Schwäbische Zeitung (Ravensburg / Weingarten)
Musik kann Grenzen und Hass überwinden
Ein Freundschaftskonzert junger Musiker aus dem Engadin und Ravensburg im Schwörsaal
RAVENSBURG - Die getragene, emotionale Komposition, mit der die etwa 50 Jugendlichen des „JugendBLASorchesters“der Musikschule Ravensburg das Freundschaftskonzert mit dem Jugendblasorchester Valsot aus dem Engadin beginnen, dürfte älteren Besuchern bekannt klingen: „Hymn to the Fallen“von John Williams war Teil der Filmmusik zu Steven Spielbergs erschütterndem Kriegsfilm „Saving Private Ryan“, die Invasion der amerikanischen Gis 1944 an der Normandy.
Bewegend, wie die Jugendlichen dieses Stück interpretierten. Dann erklärt Harald Hepner mit ebenso bewegenden Worten, warum er jungen Musikern dieses Stück zumutet und zutraut als Eröffnung einer grenzüberschreitenden Begegnung und als „Hommage an das Unheil, das von deutschem Boden ausging“. Die „Hymne an die Gefallen“dirigierte er zum ersten Mal in Wales, am D-Day. Ein Pfarrer erzählte, wie Väter und Söhne gefallen waren und er „immer kleiner wurde“, bis der Pfarrer ihm die Hand reichte. „Heute sind wir Freunde“. Diese Erinnerung sollten die Jugendlichen bewahren, wenn sie heute mit Musik die Grenzen eines friedlichen Europa überwänden, in dem schon wieder der alte Geist wehe.
Faszinierend dann, wie mit orchestraler Besetzung aller Blasinstrumente die Jugendlichen musikalische Zeitsprünge meisterten: Bachs d-moll Toccata in einer Rockversion, die in ihrer Dynamik an den modernen Zugriff eines András Schiff erinnert, und eine Pop-Collage aus Beethoven-Melodien, die beide Komponisten nicht krampfhaft schein-aktualisieren, sondern das damals sensationell Neue für junge Musiker auf hohem Bearbeitungsniveau mit dem Spirit von Heute verbindet.
Der jüngste Trompeter ist elf
Das rätoromanische Ramosch im Engadin hat „gerade mal 400 Einwohner und die Kühe dazu“, wie der Bürgermeister erzählte, und da sind zwanzig Jugendliche eine stattliche Zahl, der Jüngste an der Trompete elf, die Sängerin, „Tochter einer echten Sennerin“, zwölf Jahre alt. Ganz anders in den Stücken: Eine reine Brass-Band, präzise Tempi, dichte, für dieses Ensemble sehr passend ausgesuchte Stücke, mit feinen Variationen in den Forti gespielt und mit herzerfrischender Leichtigkeit gespielt und von Jon Flurin Kienz und Nicolo Bass dirigiert.

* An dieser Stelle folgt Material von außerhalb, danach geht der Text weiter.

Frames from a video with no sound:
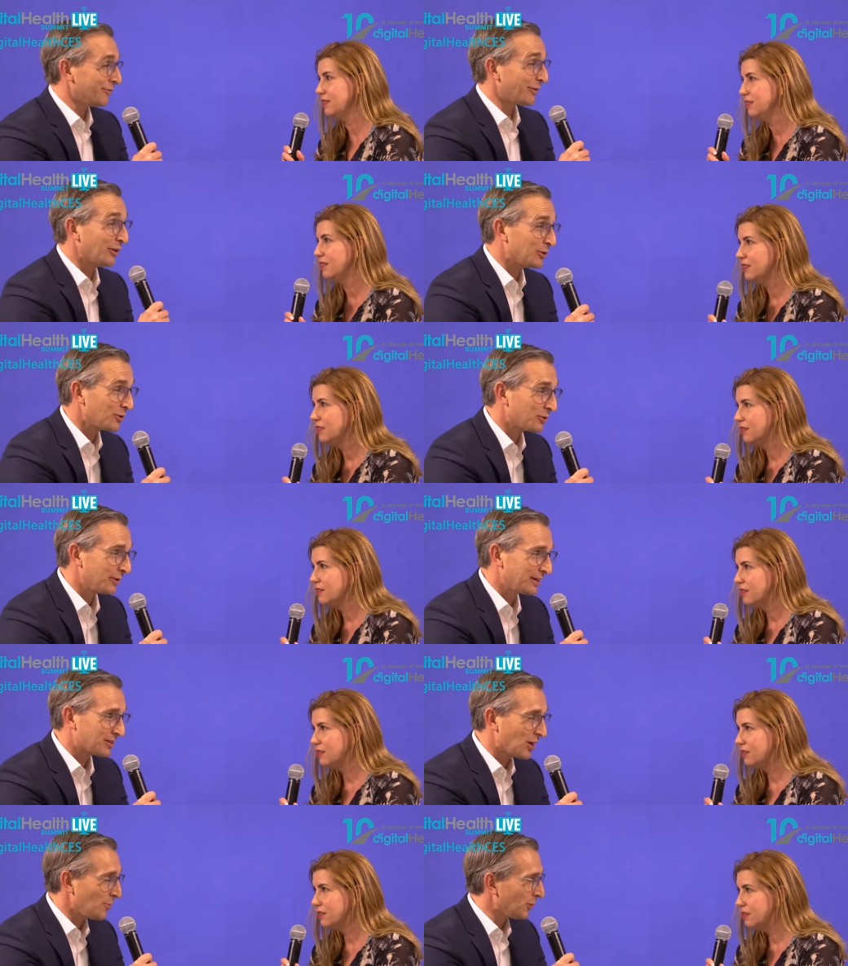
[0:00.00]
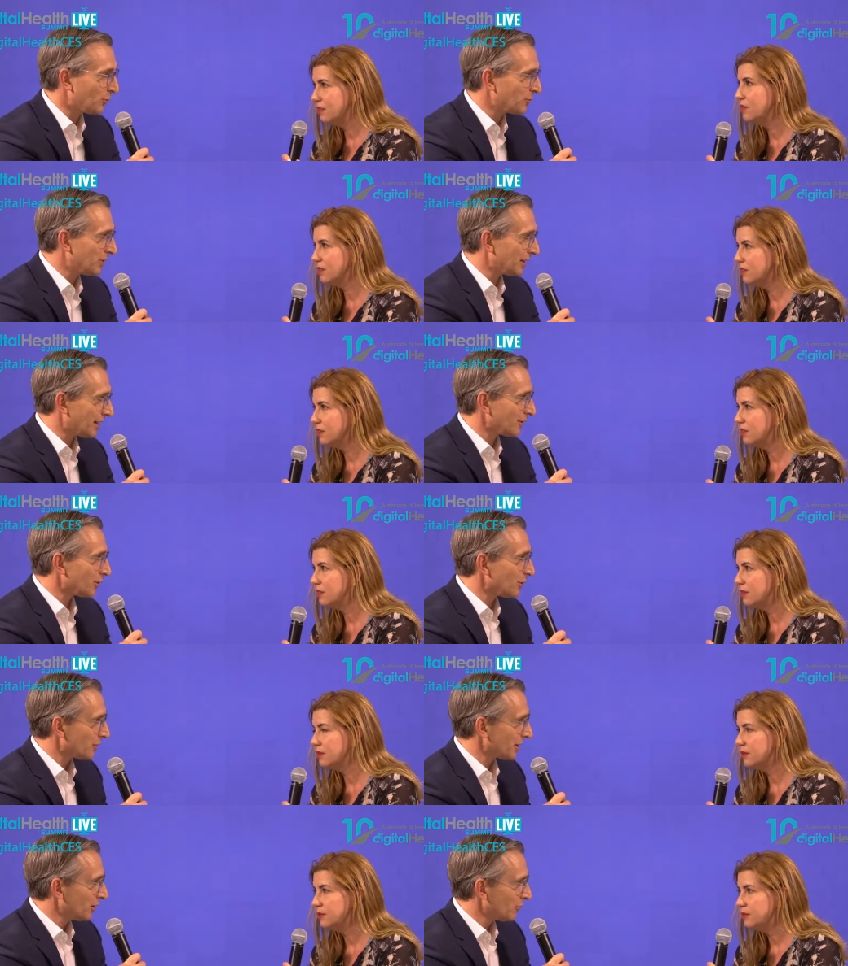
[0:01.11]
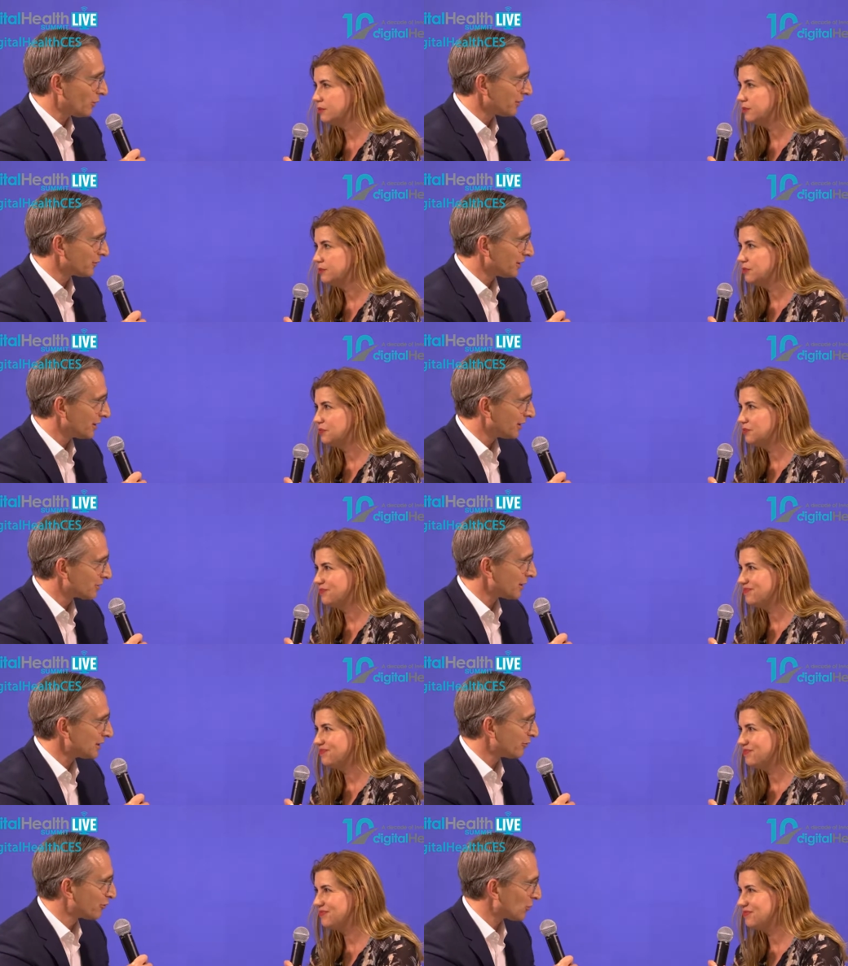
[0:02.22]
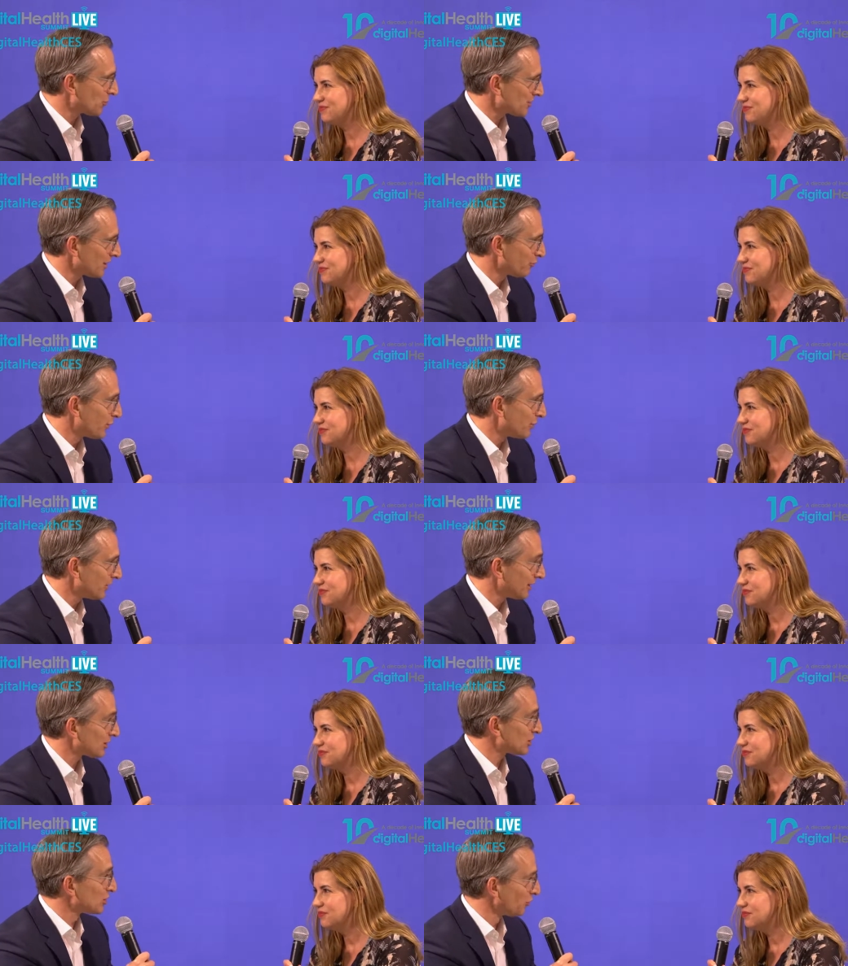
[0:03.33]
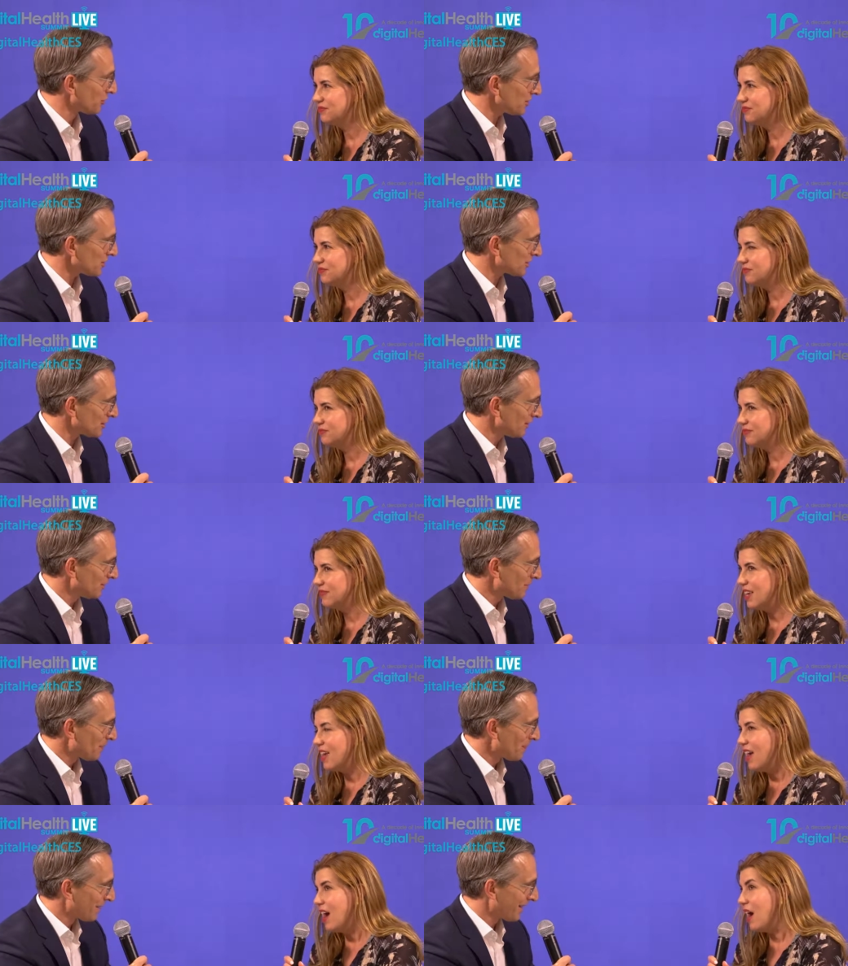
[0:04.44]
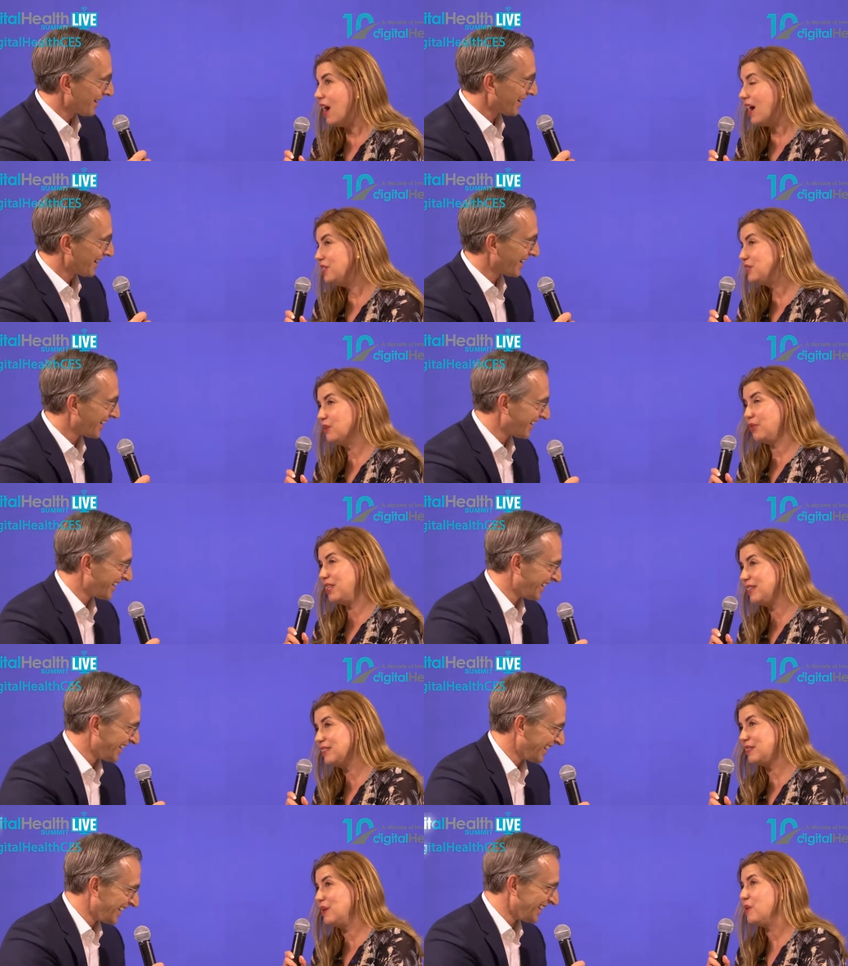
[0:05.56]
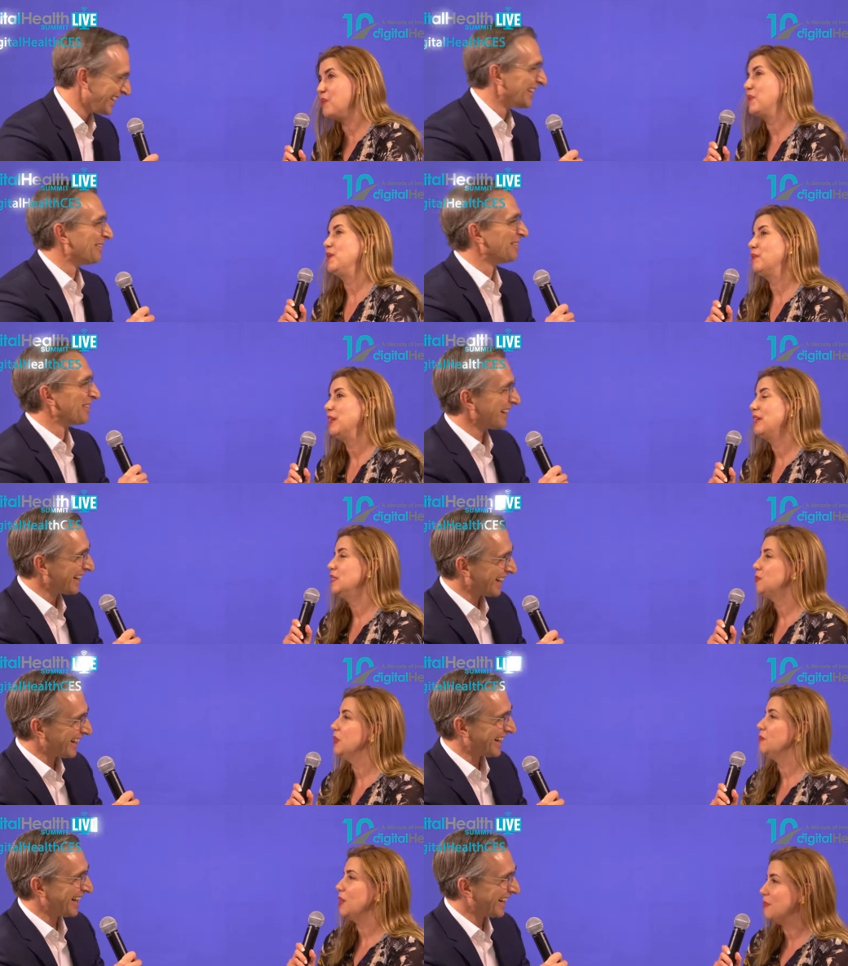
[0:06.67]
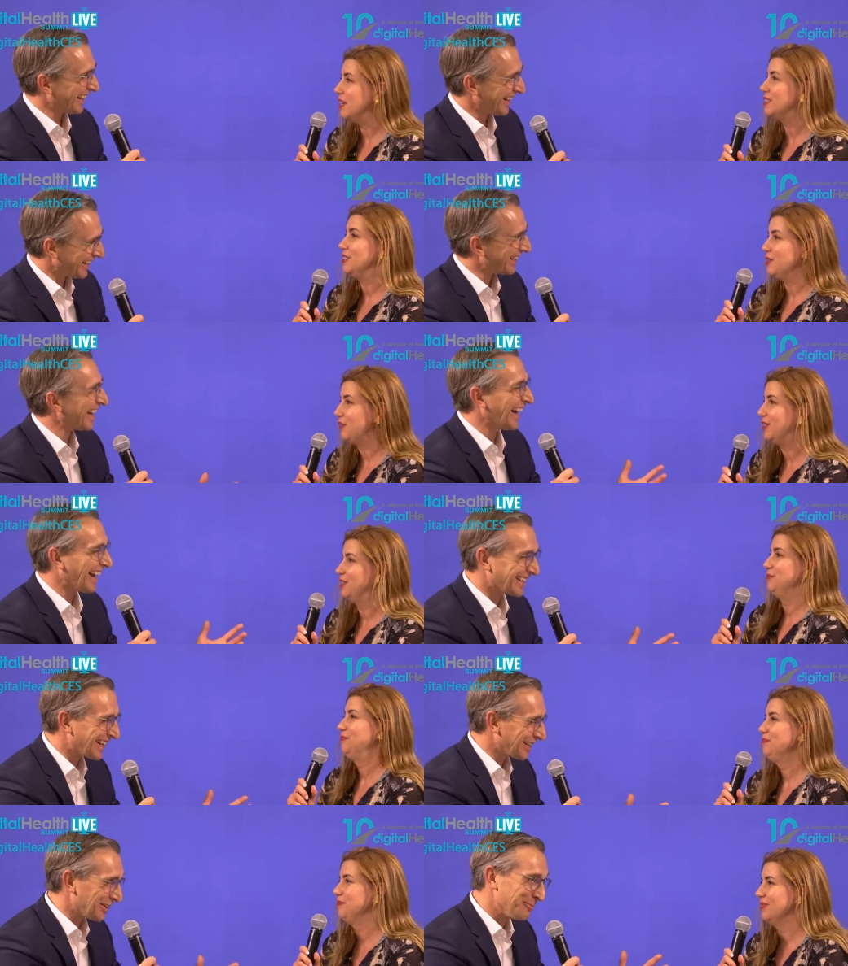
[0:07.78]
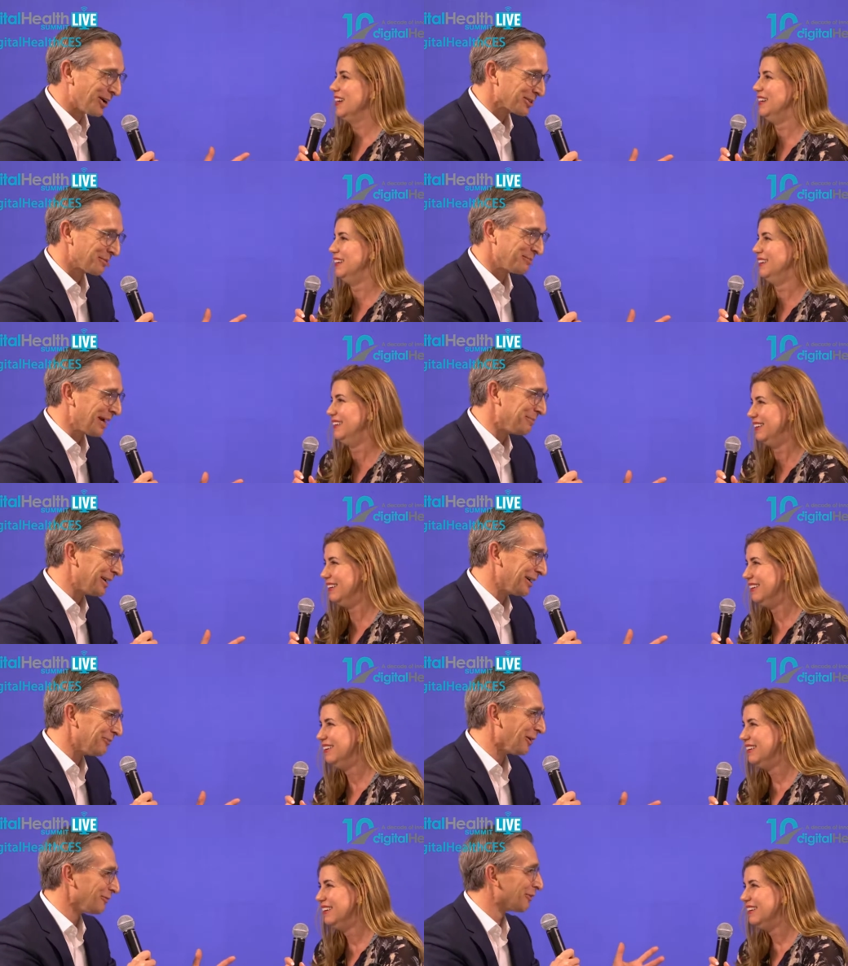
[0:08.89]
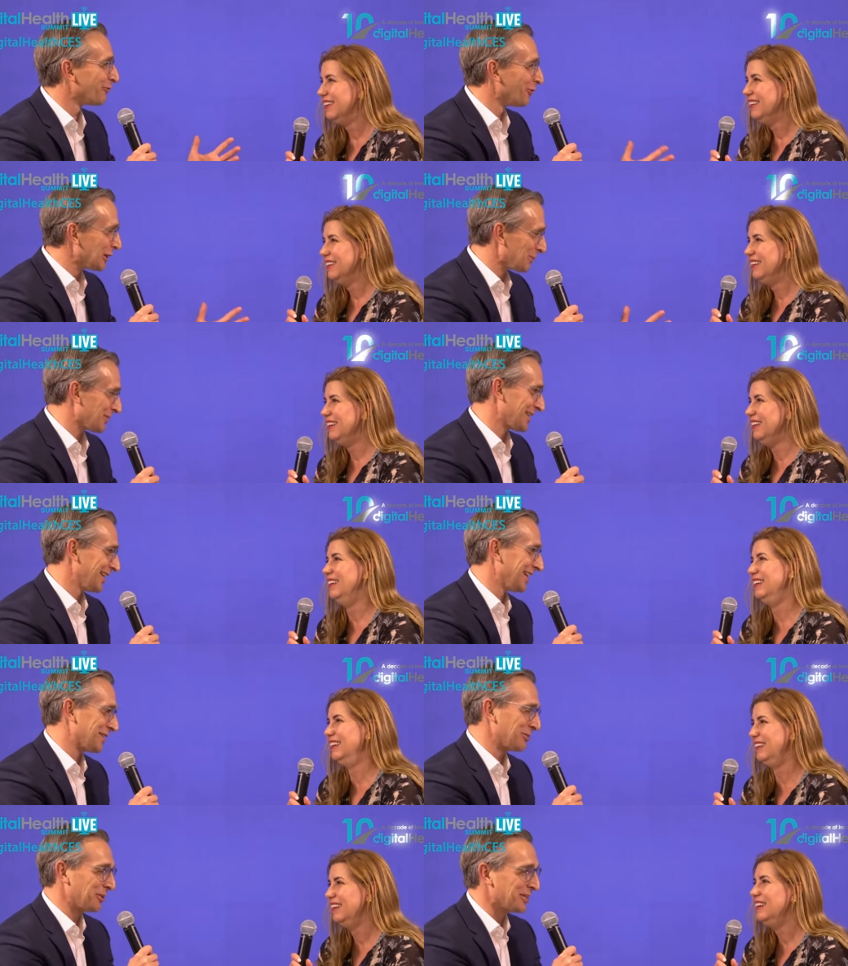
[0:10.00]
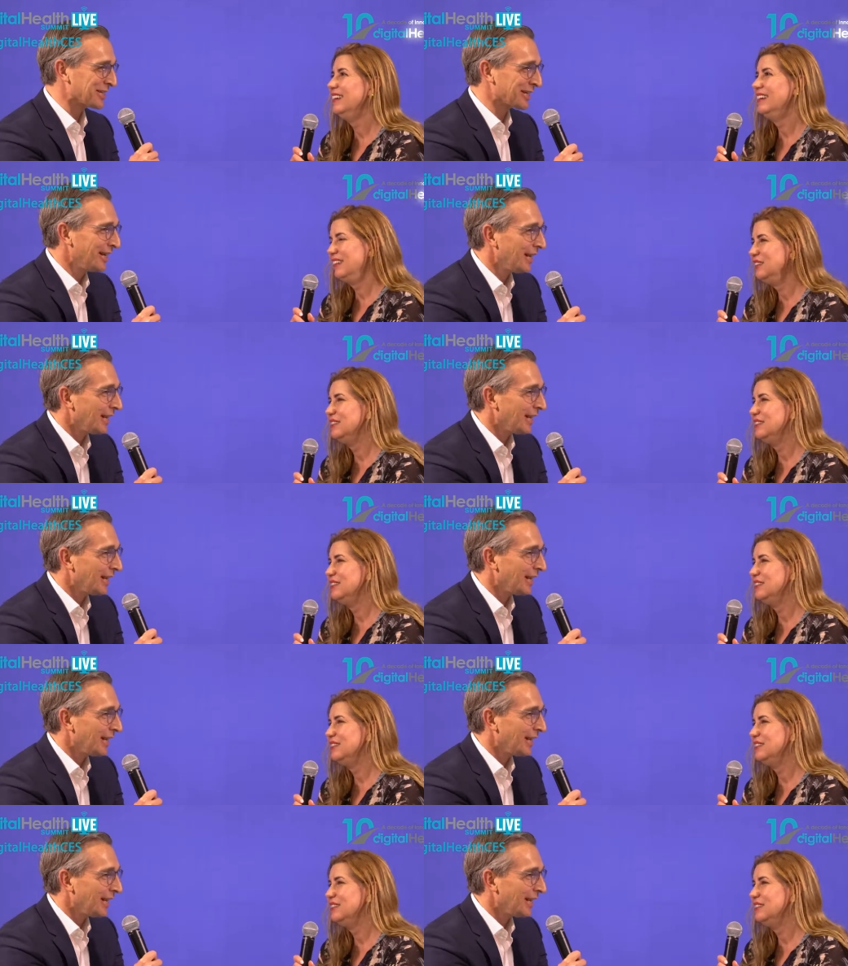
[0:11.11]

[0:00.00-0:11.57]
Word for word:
Speaker 1: A very concrete example would be, I don't know whether you're one of the twenty-four percent of women that snores.
Speaker 2: I don't think so, but my husband may beg to differ.
Speaker 1: Exactly. Your husband may be one of the forty percent that snores.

Gemeinsames Musizieren, man hört und sieht es, hat in diesem kleinen Ort für die Jugend eine identitätsstiftende, eine soziale Funktion. Solche braucht der ländliche Raum dringend. Die Freundschaft, versicherten sich beide Seiten, soll bestehen bleiben. Mit Workshops, zum Beispiel. Dass zwei „deutsche Neubürger“aus Ramosch, früher in Ravensburg beheimatet und kulturell engagiert, Ursula und Werner Löffelmann, diese Musikbegegnungen sponserten, verdient große Anerkennung.